YOUR OBJECTIVE: Locate the line with "(332.61 s to 332.74 s)" in the material. Copy that line and each one after it, through the last, exactly and with nothing else.

· · ·

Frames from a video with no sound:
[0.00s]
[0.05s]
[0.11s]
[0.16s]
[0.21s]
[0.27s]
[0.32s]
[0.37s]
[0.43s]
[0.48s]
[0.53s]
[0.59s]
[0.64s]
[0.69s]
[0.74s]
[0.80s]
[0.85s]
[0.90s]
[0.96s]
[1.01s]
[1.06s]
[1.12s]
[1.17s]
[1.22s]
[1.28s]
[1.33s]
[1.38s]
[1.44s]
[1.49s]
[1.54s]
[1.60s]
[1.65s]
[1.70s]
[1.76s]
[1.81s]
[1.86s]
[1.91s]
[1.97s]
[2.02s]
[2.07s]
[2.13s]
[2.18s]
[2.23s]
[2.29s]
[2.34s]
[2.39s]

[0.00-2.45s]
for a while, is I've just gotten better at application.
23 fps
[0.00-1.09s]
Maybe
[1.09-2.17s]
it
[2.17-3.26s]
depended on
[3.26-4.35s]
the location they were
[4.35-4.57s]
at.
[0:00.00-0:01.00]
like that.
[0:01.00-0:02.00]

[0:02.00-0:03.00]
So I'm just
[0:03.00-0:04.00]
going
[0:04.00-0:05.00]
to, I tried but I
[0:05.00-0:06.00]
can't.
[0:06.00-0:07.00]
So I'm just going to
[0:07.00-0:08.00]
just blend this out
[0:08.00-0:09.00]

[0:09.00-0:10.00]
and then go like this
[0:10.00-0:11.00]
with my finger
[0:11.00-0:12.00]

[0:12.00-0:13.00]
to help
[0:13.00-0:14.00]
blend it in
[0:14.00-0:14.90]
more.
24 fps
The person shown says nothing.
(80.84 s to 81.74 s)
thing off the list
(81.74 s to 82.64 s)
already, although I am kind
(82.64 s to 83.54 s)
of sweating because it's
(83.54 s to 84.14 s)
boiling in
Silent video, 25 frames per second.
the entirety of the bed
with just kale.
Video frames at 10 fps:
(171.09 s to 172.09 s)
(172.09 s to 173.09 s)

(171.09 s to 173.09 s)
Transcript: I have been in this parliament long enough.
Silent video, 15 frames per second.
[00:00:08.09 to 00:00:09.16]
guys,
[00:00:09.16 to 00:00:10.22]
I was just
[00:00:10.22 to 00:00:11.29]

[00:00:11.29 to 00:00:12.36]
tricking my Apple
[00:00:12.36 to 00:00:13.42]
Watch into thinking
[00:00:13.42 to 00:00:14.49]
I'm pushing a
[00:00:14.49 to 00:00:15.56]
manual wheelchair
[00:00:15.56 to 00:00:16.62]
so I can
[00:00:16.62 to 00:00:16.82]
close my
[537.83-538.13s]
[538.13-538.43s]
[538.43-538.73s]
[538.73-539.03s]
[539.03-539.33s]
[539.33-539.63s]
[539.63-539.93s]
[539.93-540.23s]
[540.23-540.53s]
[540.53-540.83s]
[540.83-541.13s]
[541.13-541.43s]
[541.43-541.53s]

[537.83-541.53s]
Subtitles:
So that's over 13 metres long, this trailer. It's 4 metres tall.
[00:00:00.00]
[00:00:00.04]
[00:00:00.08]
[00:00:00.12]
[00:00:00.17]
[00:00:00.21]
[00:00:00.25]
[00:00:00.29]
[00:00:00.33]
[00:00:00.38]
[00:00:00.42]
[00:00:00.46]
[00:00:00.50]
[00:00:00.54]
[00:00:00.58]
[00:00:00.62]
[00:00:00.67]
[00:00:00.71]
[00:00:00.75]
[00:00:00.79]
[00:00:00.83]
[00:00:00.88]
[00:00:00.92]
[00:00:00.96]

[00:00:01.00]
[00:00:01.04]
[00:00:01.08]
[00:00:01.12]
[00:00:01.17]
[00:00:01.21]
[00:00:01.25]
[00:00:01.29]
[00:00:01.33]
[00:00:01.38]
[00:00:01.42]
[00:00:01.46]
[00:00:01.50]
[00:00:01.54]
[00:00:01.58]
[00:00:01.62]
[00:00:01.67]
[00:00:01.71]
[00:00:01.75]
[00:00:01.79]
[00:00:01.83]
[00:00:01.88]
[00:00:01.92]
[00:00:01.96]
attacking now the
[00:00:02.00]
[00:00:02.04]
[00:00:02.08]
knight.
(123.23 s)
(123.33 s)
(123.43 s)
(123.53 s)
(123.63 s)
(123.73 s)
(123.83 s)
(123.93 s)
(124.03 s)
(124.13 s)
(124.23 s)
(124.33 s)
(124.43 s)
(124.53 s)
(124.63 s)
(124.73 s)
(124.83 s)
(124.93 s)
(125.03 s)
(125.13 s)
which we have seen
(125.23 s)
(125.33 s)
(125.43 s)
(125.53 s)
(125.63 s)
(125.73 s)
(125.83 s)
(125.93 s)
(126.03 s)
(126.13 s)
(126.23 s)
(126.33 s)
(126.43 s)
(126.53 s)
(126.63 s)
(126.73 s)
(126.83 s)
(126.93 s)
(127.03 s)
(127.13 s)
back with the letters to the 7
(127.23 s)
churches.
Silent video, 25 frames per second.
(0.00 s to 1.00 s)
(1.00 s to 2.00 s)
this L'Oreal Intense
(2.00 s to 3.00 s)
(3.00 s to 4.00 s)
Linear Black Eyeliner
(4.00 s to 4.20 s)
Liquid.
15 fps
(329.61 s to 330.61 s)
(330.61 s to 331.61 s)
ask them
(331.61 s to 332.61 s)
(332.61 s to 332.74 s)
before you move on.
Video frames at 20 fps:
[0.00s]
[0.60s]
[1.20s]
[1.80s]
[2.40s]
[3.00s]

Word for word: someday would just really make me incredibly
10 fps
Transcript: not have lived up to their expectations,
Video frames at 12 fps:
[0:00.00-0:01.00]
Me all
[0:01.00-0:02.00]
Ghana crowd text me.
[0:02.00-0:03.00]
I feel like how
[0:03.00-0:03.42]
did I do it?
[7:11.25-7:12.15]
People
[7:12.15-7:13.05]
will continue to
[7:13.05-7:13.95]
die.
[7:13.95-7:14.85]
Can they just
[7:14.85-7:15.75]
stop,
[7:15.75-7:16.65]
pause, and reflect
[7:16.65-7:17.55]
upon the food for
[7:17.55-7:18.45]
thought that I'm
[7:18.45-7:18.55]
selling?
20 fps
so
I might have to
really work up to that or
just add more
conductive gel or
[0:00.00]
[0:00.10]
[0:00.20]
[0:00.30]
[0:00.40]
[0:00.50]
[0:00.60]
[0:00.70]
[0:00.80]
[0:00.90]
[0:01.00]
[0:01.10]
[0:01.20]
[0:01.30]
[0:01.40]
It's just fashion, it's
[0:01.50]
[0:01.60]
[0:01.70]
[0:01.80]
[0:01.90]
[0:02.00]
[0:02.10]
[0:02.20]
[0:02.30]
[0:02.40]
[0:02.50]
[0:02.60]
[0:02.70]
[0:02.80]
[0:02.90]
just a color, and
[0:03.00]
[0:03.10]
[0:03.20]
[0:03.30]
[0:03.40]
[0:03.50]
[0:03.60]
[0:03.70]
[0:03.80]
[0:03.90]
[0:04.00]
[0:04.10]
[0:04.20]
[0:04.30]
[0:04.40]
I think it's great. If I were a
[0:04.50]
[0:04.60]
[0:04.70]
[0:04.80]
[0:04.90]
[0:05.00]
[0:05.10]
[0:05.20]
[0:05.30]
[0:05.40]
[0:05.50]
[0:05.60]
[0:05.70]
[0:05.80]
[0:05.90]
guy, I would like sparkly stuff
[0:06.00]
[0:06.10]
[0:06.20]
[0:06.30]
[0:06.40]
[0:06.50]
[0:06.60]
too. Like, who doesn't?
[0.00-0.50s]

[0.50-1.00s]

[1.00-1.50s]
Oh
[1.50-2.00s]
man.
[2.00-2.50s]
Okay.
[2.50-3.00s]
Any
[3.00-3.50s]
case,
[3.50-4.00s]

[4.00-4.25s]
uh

· · ·

COMPLETED EXERCISE:
(332.61 s to 332.74 s)
before you move on.
Video frames at 20 fps:
[0.00s]
[0.60s]
[1.20s]
[1.80s]
[2.40s]
[3.00s]

Word for word: someday would just really make me incredibly
10 fps
Transcript: not have lived up to their expectations,
Video frames at 12 fps:
[0:00.00-0:01.00]
Me all
[0:01.00-0:02.00]
Ghana crowd text me.
[0:02.00-0:03.00]
I feel like how
[0:03.00-0:03.42]
did I do it?
[7:11.25-7:12.15]
People
[7:12.15-7:13.05]
will continue to
[7:13.05-7:13.95]
die.
[7:13.95-7:14.85]
Can they just
[7:14.85-7:15.75]
stop,
[7:15.75-7:16.65]
pause, and reflect
[7:16.65-7:17.55]
upon the food for
[7:17.55-7:18.45]
thought that I'm
[7:18.45-7:18.55]
selling?
20 fps
so
I might have to
really work up to that or
just add more
conductive gel or
[0:00.00]
[0:00.10]
[0:00.20]
[0:00.30]
[0:00.40]
[0:00.50]
[0:00.60]
[0:00.70]
[0:00.80]
[0:00.90]
[0:01.00]
[0:01.10]
[0:01.20]
[0:01.30]
[0:01.40]
It's just fashion, it's
[0:01.50]
[0:01.60]
[0:01.70]
[0:01.80]
[0:01.90]
[0:02.00]
[0:02.10]
[0:02.20]
[0:02.30]
[0:02.40]
[0:02.50]
[0:02.60]
[0:02.70]
[0:02.80]
[0:02.90]
just a color, and
[0:03.00]
[0:03.10]
[0:03.20]
[0:03.30]
[0:03.40]
[0:03.50]
[0:03.60]
[0:03.70]
[0:03.80]
[0:03.90]
[0:04.00]
[0:04.10]
[0:04.20]
[0:04.30]
[0:04.40]
I think it's great. If I were a
[0:04.50]
[0:04.60]
[0:04.70]
[0:04.80]
[0:04.90]
[0:05.00]
[0:05.10]
[0:05.20]
[0:05.30]
[0:05.40]
[0:05.50]
[0:05.60]
[0:05.70]
[0:05.80]
[0:05.90]
guy, I would like sparkly stuff
[0:06.00]
[0:06.10]
[0:06.20]
[0:06.30]
[0:06.40]
[0:06.50]
[0:06.60]
too. Like, who doesn't?
[0.00-0.50s]

[0.50-1.00s]

[1.00-1.50s]
Oh
[1.50-2.00s]
man.
[2.00-2.50s]
Okay.
[2.50-3.00s]
Any
[3.00-3.50s]
case,
[3.50-4.00s]

[4.00-4.25s]
uh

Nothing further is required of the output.